Оперативники собрались в штабе – в освобожденной от книг и стеллажей комнате, в которой имелся самый большой стол. На столе все так же лежала развернутая карта.
– Ну что, будем считать, что к обороне мы готовы? – спросил Шелестов. – Располагай нами, лейтенант. Можешь считать нас своим разведывательным подразделением. Наш опыт в твоем распоряжении.
– Кстати, – вставил Коган, – надо предупредить бойцов в подразделениях, чтобы при первой же возможности взяли в плен немца. Сделать это нужно обязательно. Нам нужны сведения о частях и подразделениях, которые будут атаковать город.
– Хорошо, я отдам такой приказ, – кивнул Морозов, сосредоточенно глядя на карту, и сказал: – Я пришел к неожиданным мыслям за эти недели, за последние сутки.
– По какому поводу? – насторожился Шелестов и переглянулся со своими товарищами.
Приходилось за это время после 22 июня слышать много разных рассуждений и откровений. Но все они в основном сводились к вопросам «как же так» и «кто виноват». Позитивной направленности эти мысли не несли, как не имели и практической ценности. Те, кто не задавался такими мыслями, те просто выполняли приказ и стояли насмерть на пути врага. Собственно, выполняли то, в чем клялись Родине и советскому народу, принимая воинскую присягу. Но молодой лейтенант поразил.
– Не тому и не так нас учили, – с какой-то затаенной горечью произнес Морозов. – Это все, конечно, нужно, это важно – «взвод в обороне», «взвод в наступлении». Решали мы эти задачки на занятиях в училище. Но самая главная концепция – наступательный бой, разгромить врага на его территории. А отступать нас не учили. Может быть, я зря так говорю в присутствии майора госбезопасности, да только какая уж теперь разница. Шансов выжить у нас мало. А ведь бой в отступлении, арьергардные бои – они намного сложнее. Их надо уметь вести, их надо изучать.
– Ты еще про разведку скажи, – усмехнулся Буторин.
– И скажу, – повысил голос лейтенант. – В Уставе написано, что каждый красноармеец должен уметь вести разведку, добывать сведения.
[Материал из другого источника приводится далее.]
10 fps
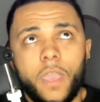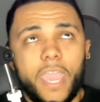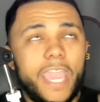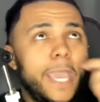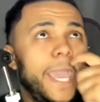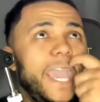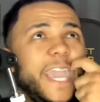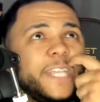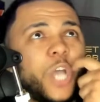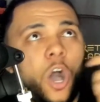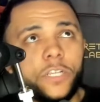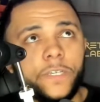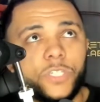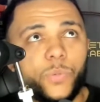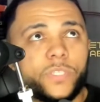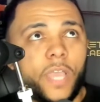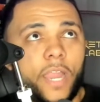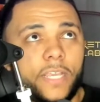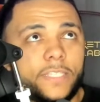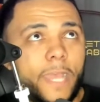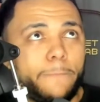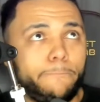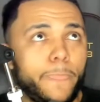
It is odd to a certain extent,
Да только такой унификации не достичь, если не подбирать людей специально. Кому-то дано быстро бегать, а кому-то метко стрелять, а кто-то в темноте хорошо видит. Танкист должен уметь воевать в танке, и все учебное время нужно тратить на танковый бой. То же и с пехотой и кавалерией. А разведкой должна заниматься армейская разведка в полосе фронта. Туда и отбор должен быть особый, и подготовка особая. Вы вот приказали, если получится, брать пленных. А не лучше ли сейчас в тыл отправить группу и захватить, притащить к нам пленного для получения сведений? А кого я пошлю, кто у меня это умеет делать?
– Еще не все люди покинули город. – Коган подошел к окну и посмотрел на сумеречный парк за окном: что от него останется завтра, от этих лип и берез, от ухоженных аллей и удобных лавочек? – Уходят люди в ночь. Бойцы им помогают. Этот ваш старшина Рябов всюду успевает.
– Я бы вам плохого командира в сопровождение и не дал, – пожал плечами Морозов. – Хорошие у меня командиры, да только сержанты одни. А они училищ не оканчивали, они организовать бой подразделения не смогут. Все, что я объяснил и показал, они сделают, а сориентироваться во время боя, как им действовать, кто им подскажет?
– Мы и подскажем, – неожиданно сказал Буторин. – Распределимся по подразделениям и в нужный момент советом поможем вашим сержантам. Особенно на восточном и южном направлениях. Там только опорные пункты, окопов нет, блиндажей нет. Отдельные огневые точки.